# [Your goal]
Copy only the lines between the one containing "[0:00.40-0:00.60]" and the end of the records, both included, leaving out pictures.

# [Extracted information]
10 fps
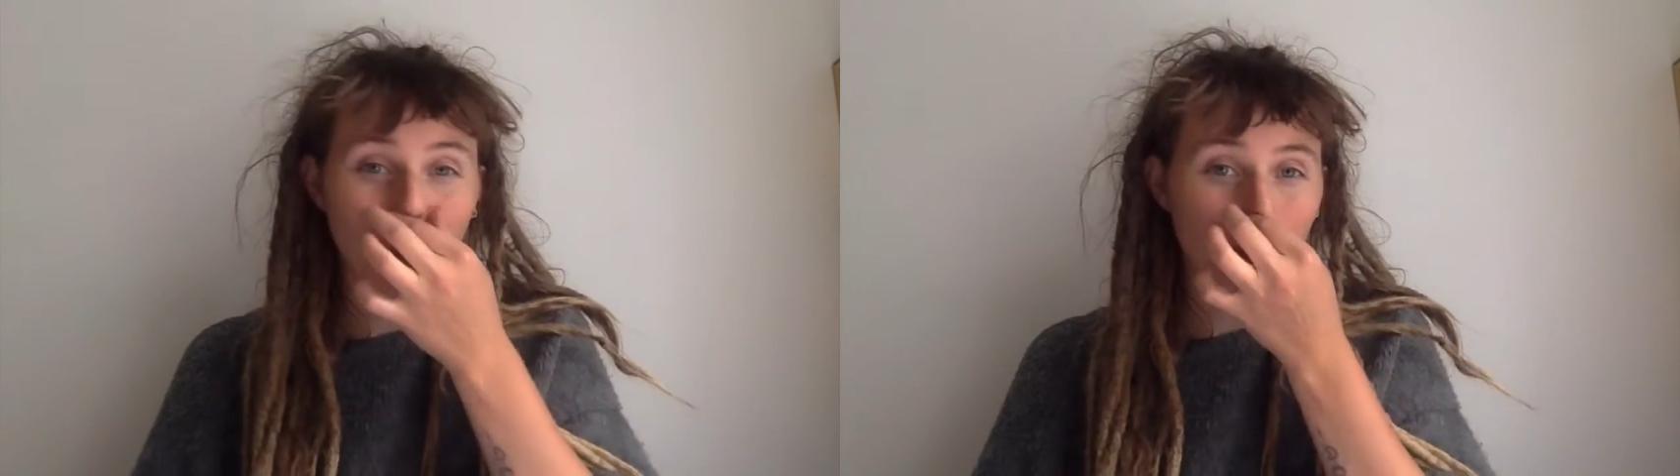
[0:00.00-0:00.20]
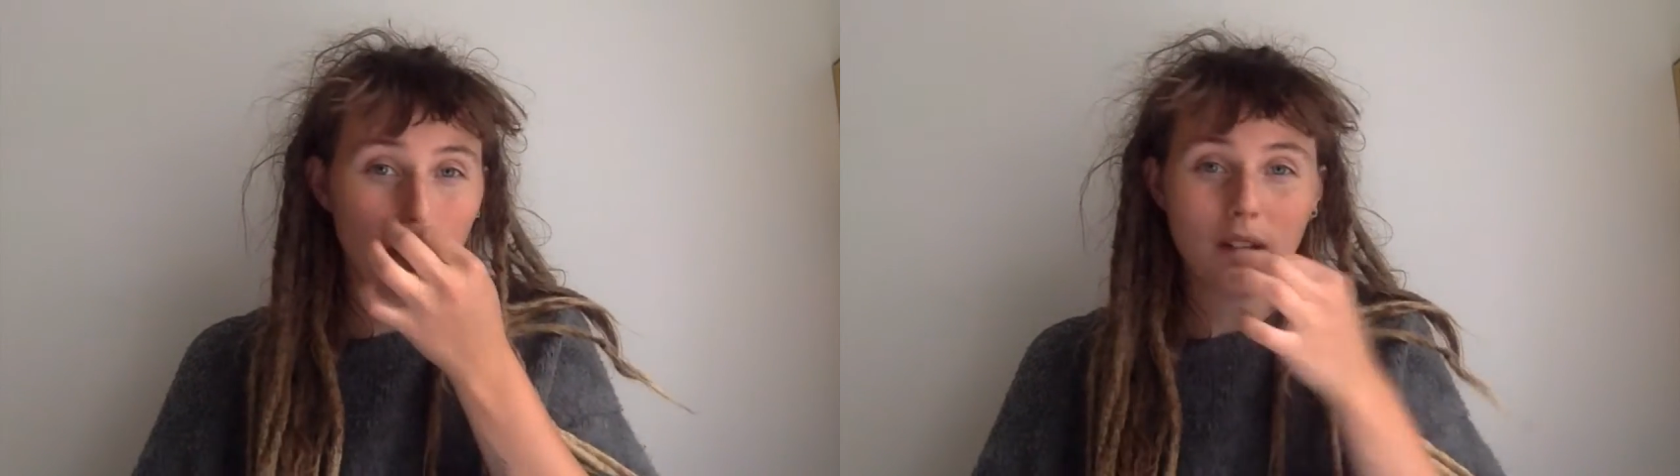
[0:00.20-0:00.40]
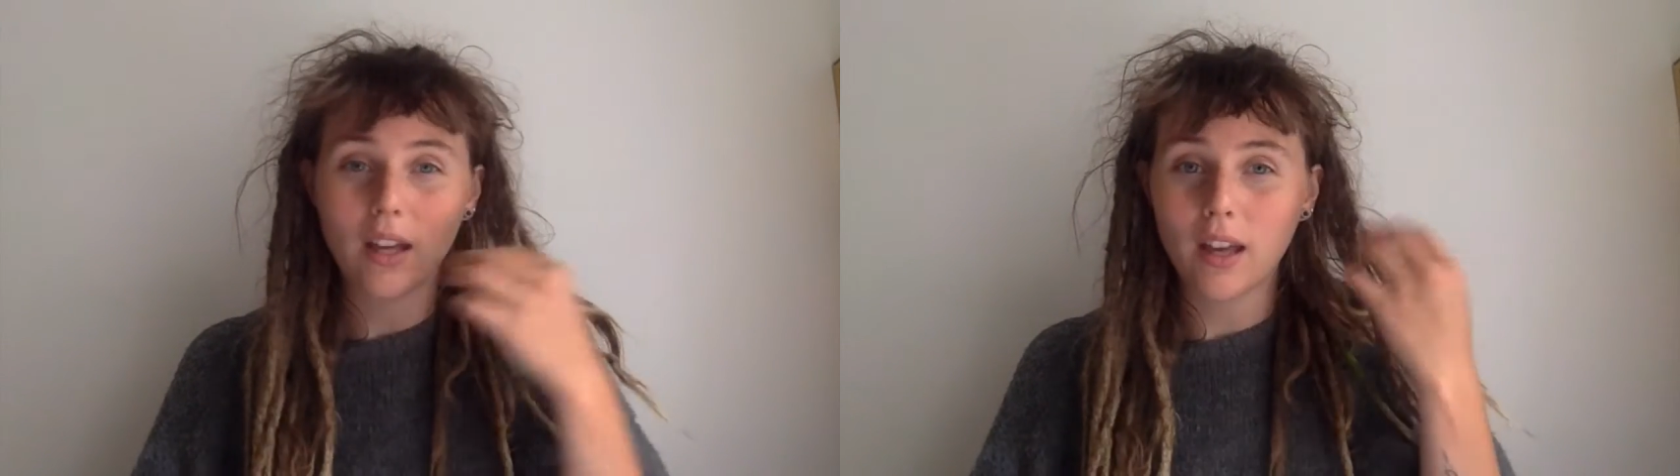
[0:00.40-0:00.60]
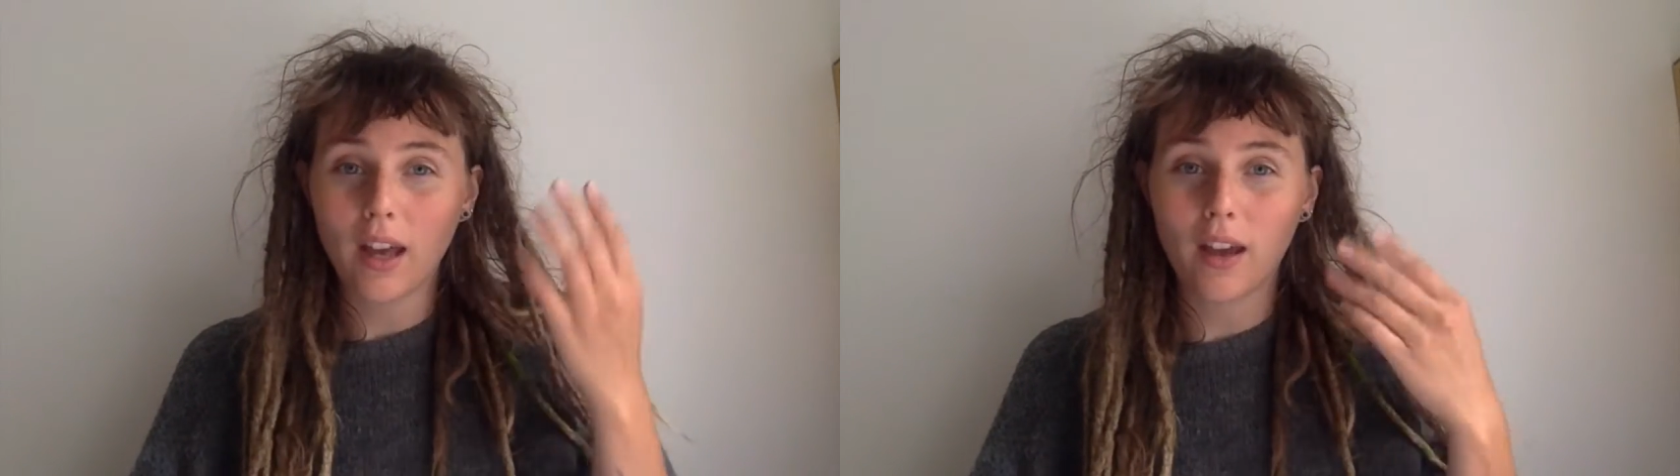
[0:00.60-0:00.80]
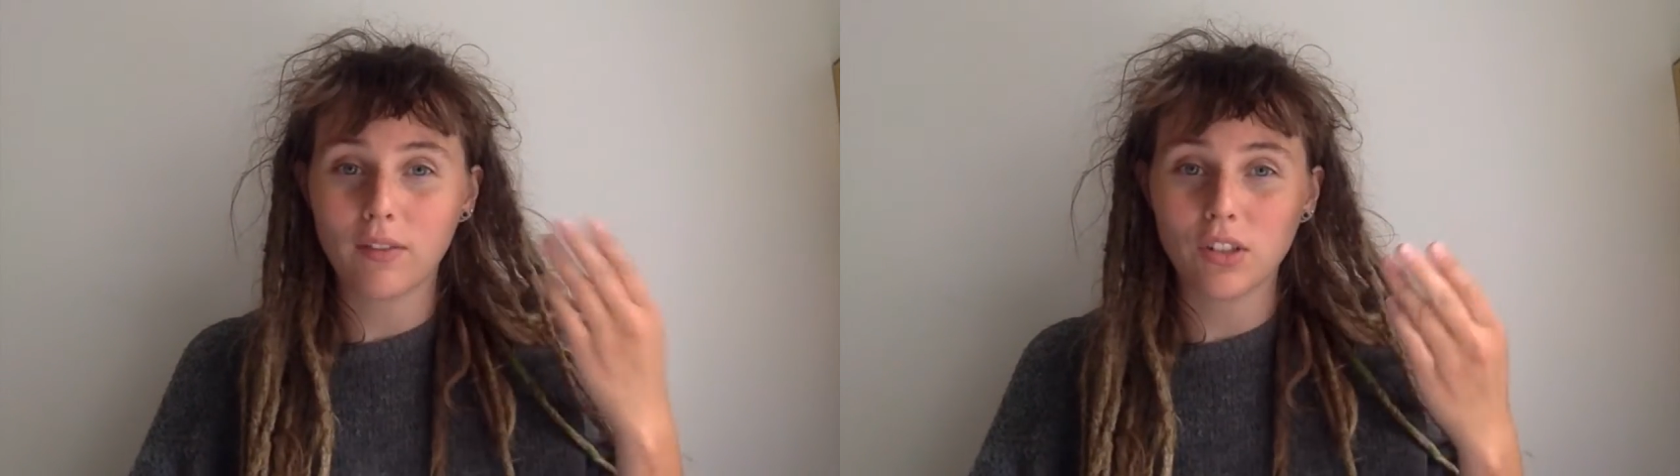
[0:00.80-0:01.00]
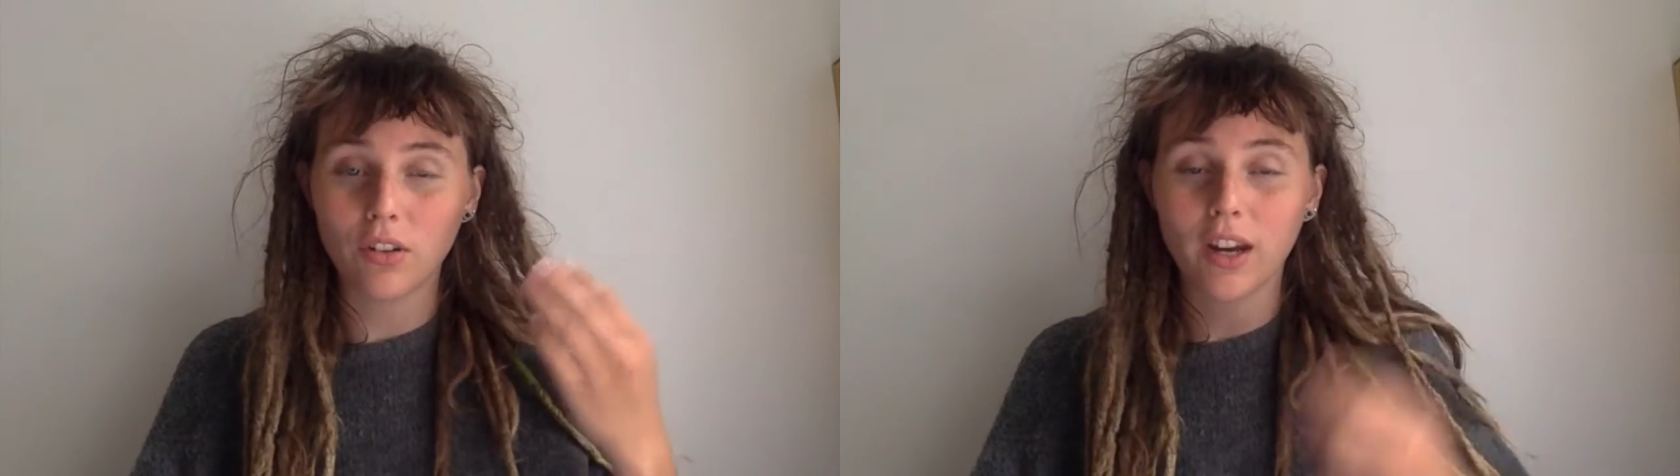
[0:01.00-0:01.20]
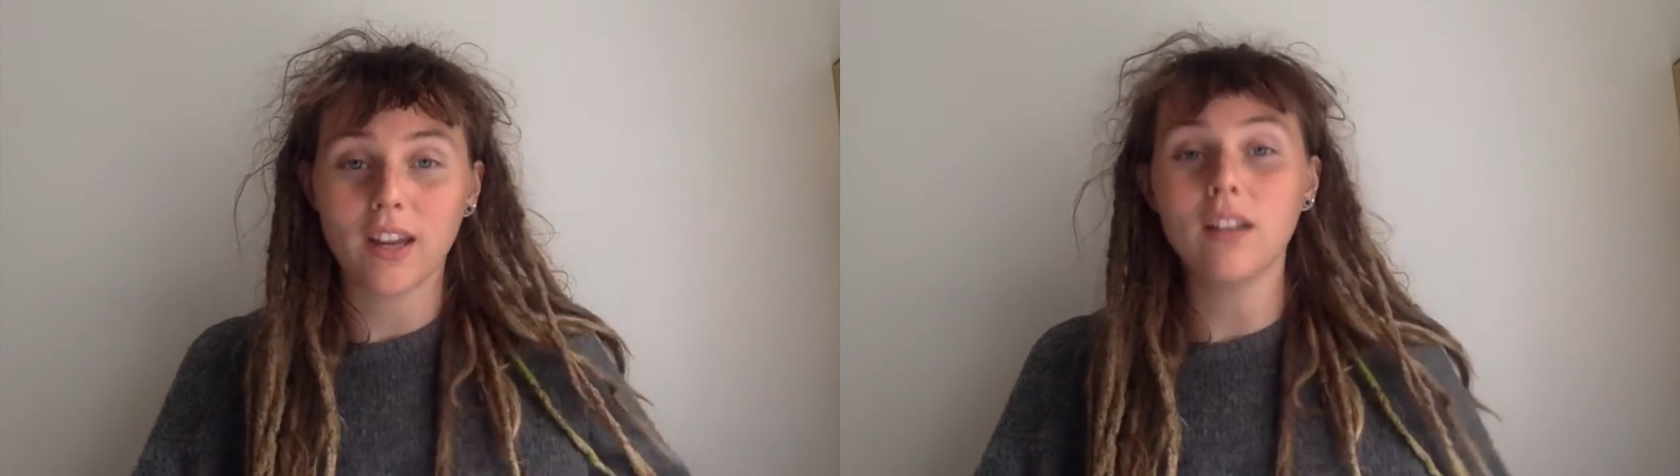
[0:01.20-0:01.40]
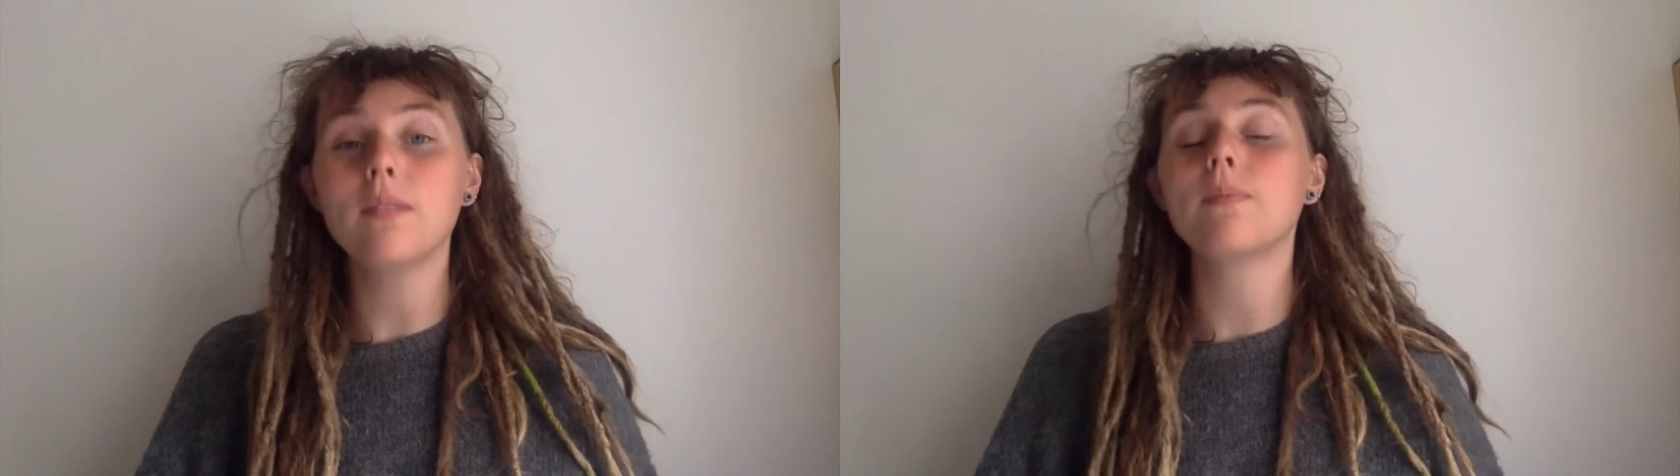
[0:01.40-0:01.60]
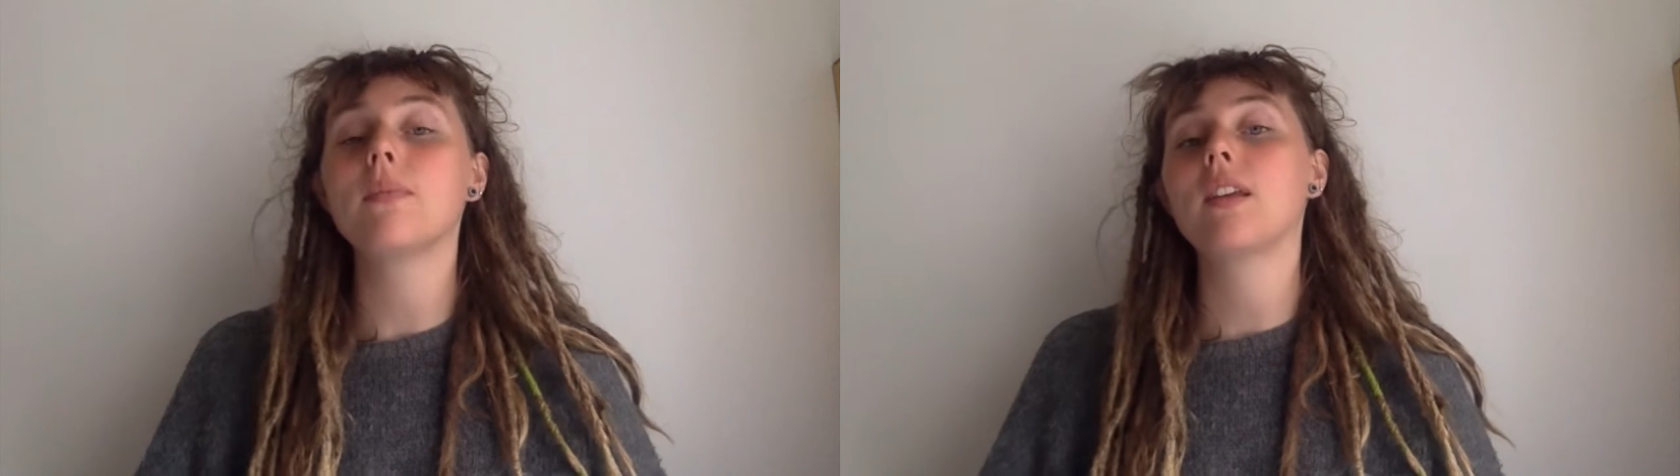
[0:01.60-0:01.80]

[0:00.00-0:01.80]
or have in your head,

# [Answer]
[0:00.40-0:00.60]
[0:00.60-0:00.80]
[0:00.80-0:01.00]
[0:01.00-0:01.20]
[0:01.20-0:01.40]
[0:01.40-0:01.60]
[0:01.60-0:01.80]

[0:00.00-0:01.80]
or have in your head,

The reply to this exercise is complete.